Find and return every line of the data that contains the word "frames".

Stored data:

═══

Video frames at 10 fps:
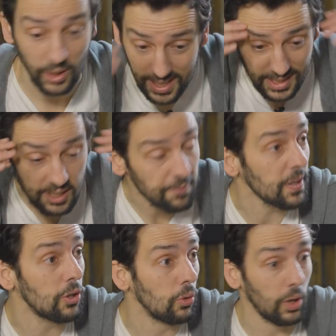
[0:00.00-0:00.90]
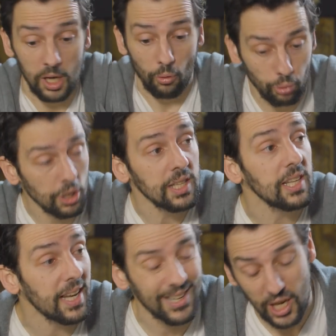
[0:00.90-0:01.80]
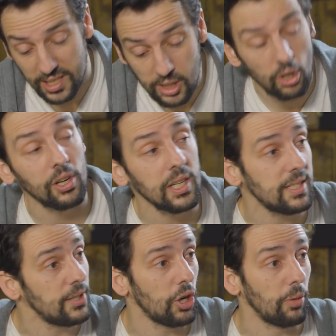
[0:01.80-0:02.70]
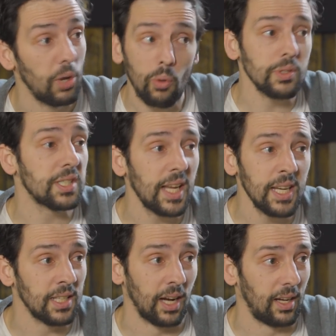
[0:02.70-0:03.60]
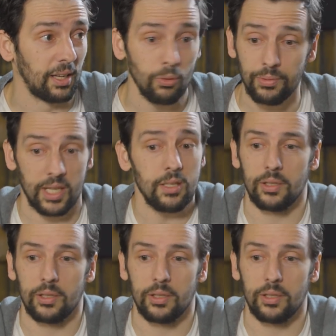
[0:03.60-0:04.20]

it's difficult. Running the NHS is not an easy job. No one's saying that. I don't think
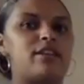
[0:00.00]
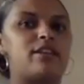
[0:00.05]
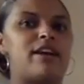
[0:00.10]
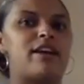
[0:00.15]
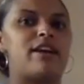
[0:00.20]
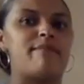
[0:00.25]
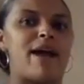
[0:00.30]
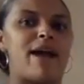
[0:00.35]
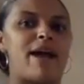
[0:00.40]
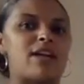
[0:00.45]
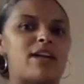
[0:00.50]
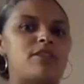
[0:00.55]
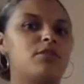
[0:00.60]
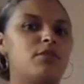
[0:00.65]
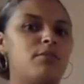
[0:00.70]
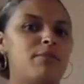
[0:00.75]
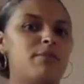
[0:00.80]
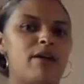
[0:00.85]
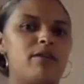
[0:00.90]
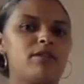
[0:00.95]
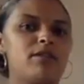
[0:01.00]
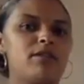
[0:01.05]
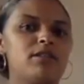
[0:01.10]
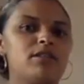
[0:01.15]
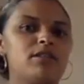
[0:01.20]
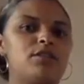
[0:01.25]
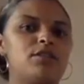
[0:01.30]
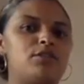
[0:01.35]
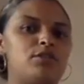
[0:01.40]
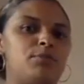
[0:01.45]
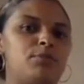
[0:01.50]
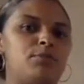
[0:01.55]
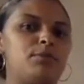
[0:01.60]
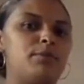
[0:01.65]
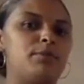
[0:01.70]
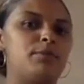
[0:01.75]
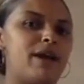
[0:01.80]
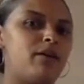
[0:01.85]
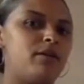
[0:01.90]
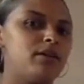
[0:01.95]
have magical powers or
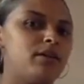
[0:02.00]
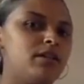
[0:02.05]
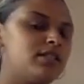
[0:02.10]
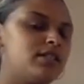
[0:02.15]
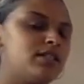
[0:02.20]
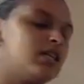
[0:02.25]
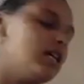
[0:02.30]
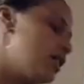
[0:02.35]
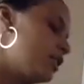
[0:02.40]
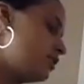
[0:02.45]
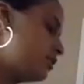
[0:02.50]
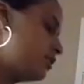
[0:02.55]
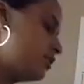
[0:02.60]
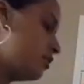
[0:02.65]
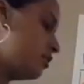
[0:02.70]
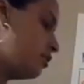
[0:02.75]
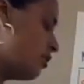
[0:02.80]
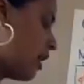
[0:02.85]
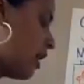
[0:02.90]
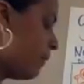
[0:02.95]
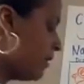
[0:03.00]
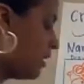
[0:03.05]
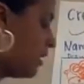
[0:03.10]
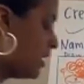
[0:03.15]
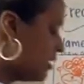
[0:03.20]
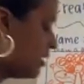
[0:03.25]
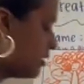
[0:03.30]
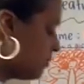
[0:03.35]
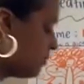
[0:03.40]
superpowers? So I'm going to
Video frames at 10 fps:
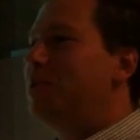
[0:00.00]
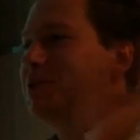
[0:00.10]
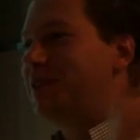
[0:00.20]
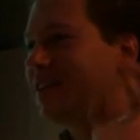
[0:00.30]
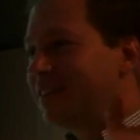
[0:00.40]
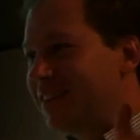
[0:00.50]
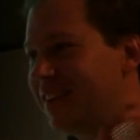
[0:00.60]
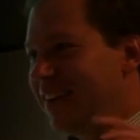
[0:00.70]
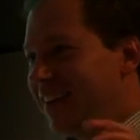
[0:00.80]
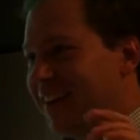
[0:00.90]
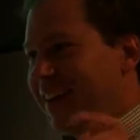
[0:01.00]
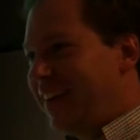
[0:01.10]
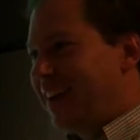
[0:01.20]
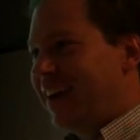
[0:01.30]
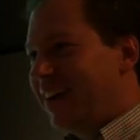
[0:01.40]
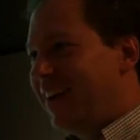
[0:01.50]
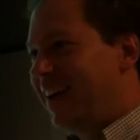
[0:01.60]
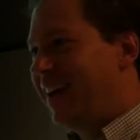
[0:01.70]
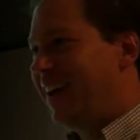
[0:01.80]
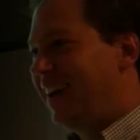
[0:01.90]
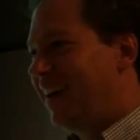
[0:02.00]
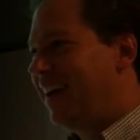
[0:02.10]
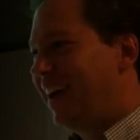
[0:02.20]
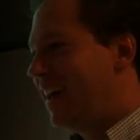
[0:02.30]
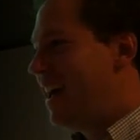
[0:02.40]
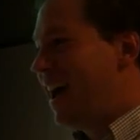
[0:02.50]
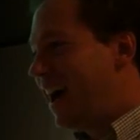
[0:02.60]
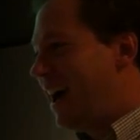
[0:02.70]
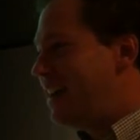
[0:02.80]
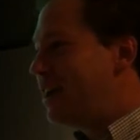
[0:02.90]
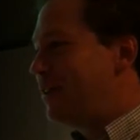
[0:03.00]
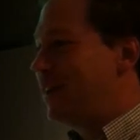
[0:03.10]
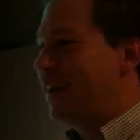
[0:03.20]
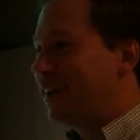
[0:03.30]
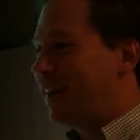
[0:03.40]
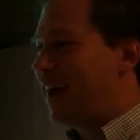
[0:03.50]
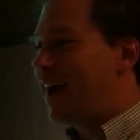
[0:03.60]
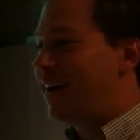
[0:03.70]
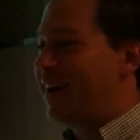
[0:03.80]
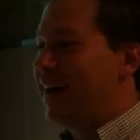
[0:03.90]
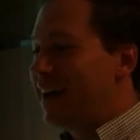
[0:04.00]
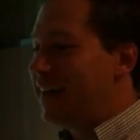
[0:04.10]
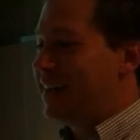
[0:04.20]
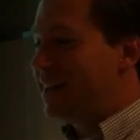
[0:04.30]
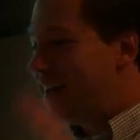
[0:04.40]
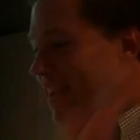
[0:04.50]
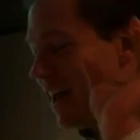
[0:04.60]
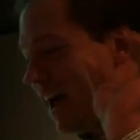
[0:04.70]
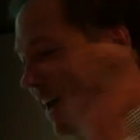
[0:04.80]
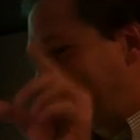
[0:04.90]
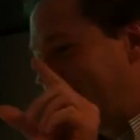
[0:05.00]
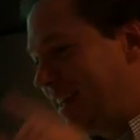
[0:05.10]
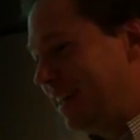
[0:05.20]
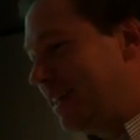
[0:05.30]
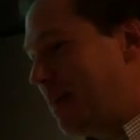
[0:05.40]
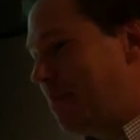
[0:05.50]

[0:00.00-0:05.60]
Bullshit. You know, I know that a cloud at the end has to get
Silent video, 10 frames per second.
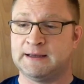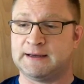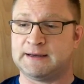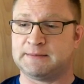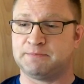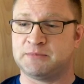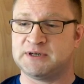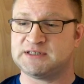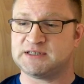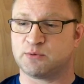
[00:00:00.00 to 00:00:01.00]

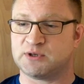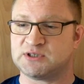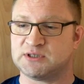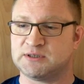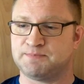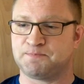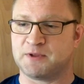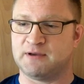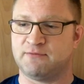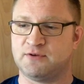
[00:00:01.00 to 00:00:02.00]
Here's this question:
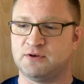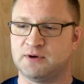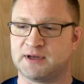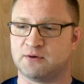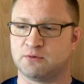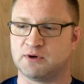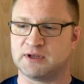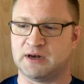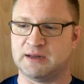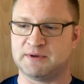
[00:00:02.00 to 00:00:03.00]
if you had
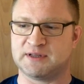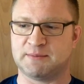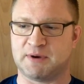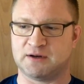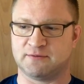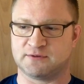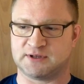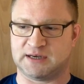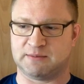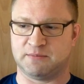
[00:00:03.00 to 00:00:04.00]
only a limited amount of
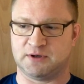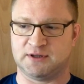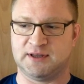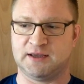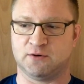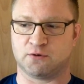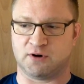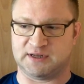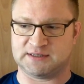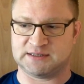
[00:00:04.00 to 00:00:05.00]
time, a day or
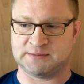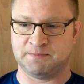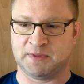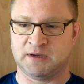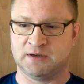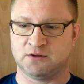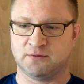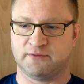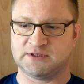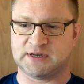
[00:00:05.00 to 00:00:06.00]
less, to
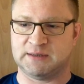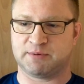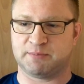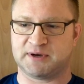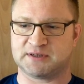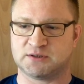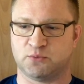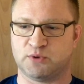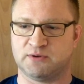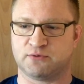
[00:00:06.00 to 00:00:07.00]
physically prepare
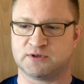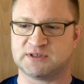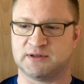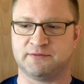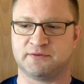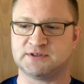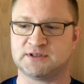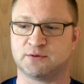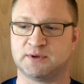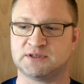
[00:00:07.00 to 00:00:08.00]
someone for a self-defense
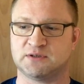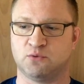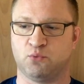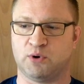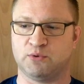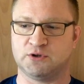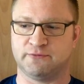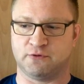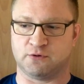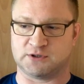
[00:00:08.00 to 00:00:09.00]
situation, what would you
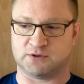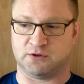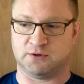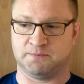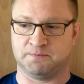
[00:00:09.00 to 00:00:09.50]
focus on?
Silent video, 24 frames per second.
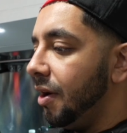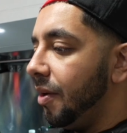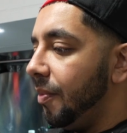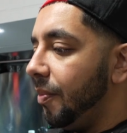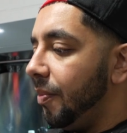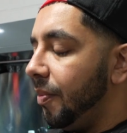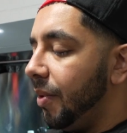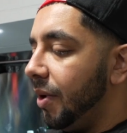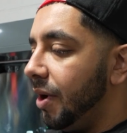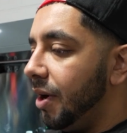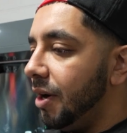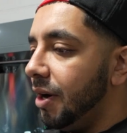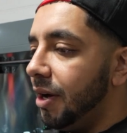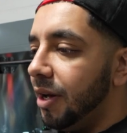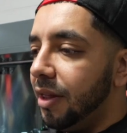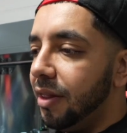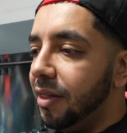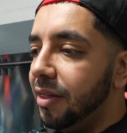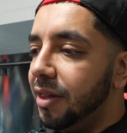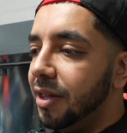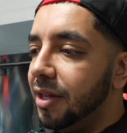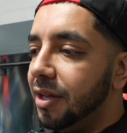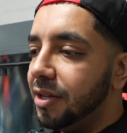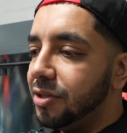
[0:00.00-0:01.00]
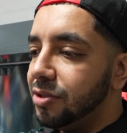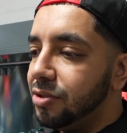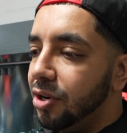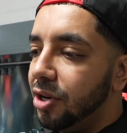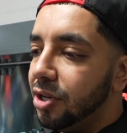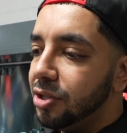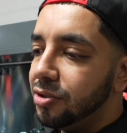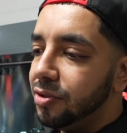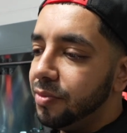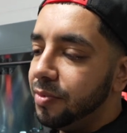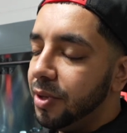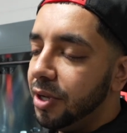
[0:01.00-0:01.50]
But the
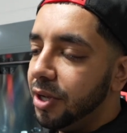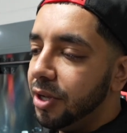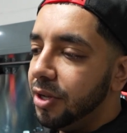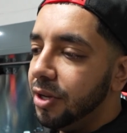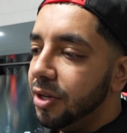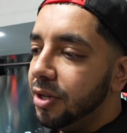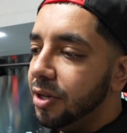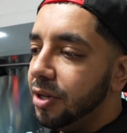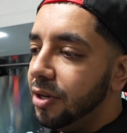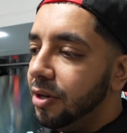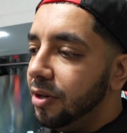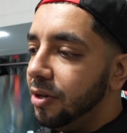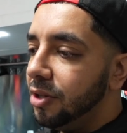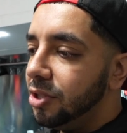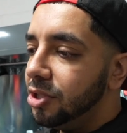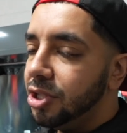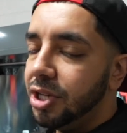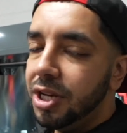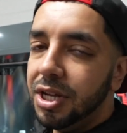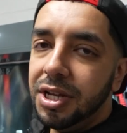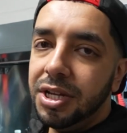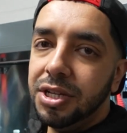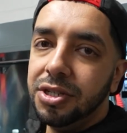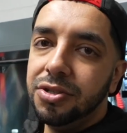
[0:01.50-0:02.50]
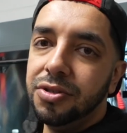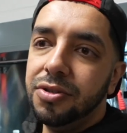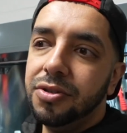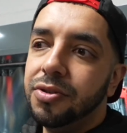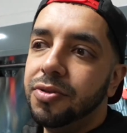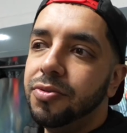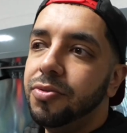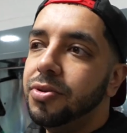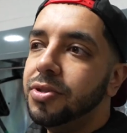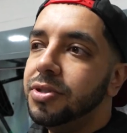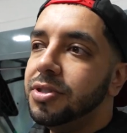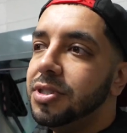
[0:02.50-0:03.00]
exhaust will be a good change.
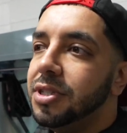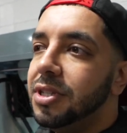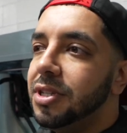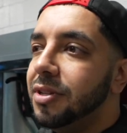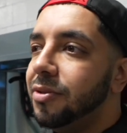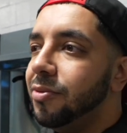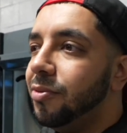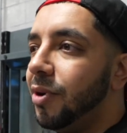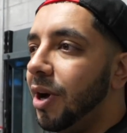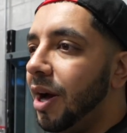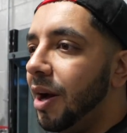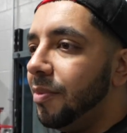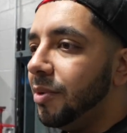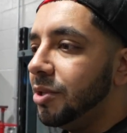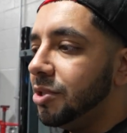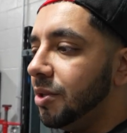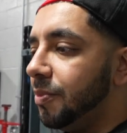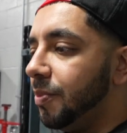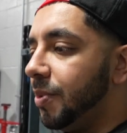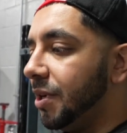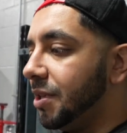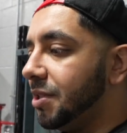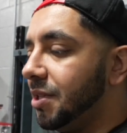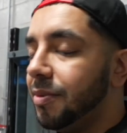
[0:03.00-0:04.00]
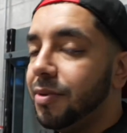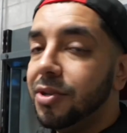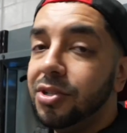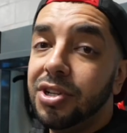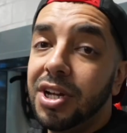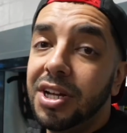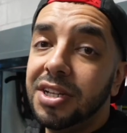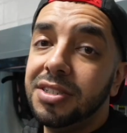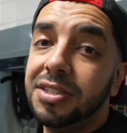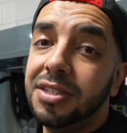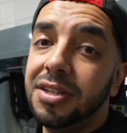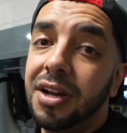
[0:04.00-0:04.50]
We'll see how much it picks up. Because you
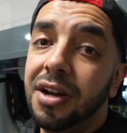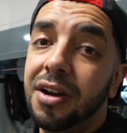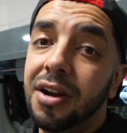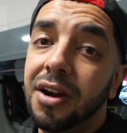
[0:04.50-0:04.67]
guys see on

═══

* [Result for this task]:
Video frames at 10 fps:
Video frames at 10 fps:
Silent video, 10 frames per second.
Silent video, 24 frames per second.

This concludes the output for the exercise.